Data extracted from a collection

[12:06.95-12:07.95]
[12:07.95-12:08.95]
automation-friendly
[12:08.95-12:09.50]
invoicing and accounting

--

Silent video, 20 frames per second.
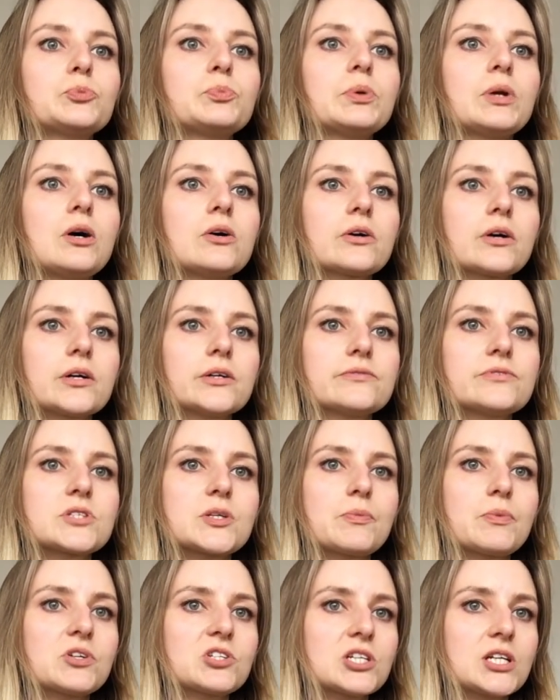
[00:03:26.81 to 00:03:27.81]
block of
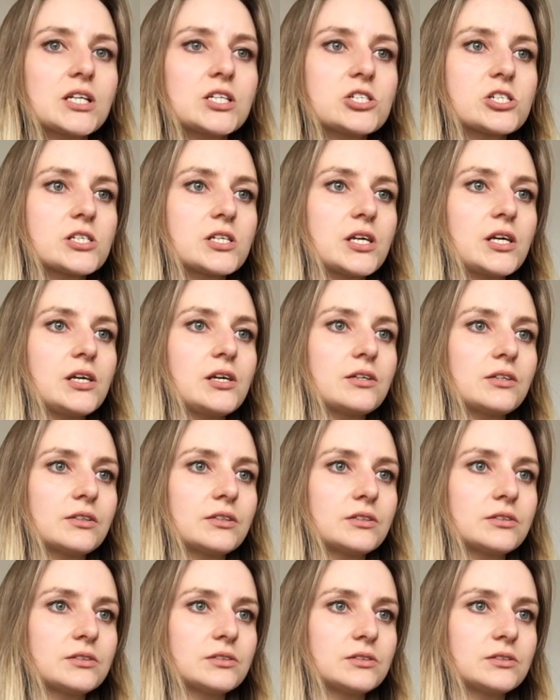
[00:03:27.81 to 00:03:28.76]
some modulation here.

---

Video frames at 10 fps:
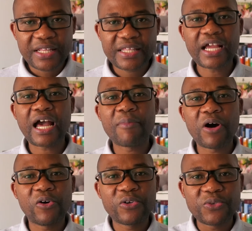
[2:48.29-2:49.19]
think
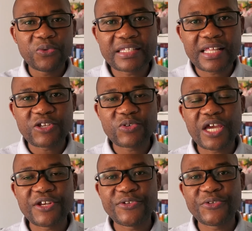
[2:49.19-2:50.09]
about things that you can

TASK STATEMENT:
Throughout the data above, count the lines where the word "frames" occurs, and report that figure alone.

YOUR RESPONSE:
2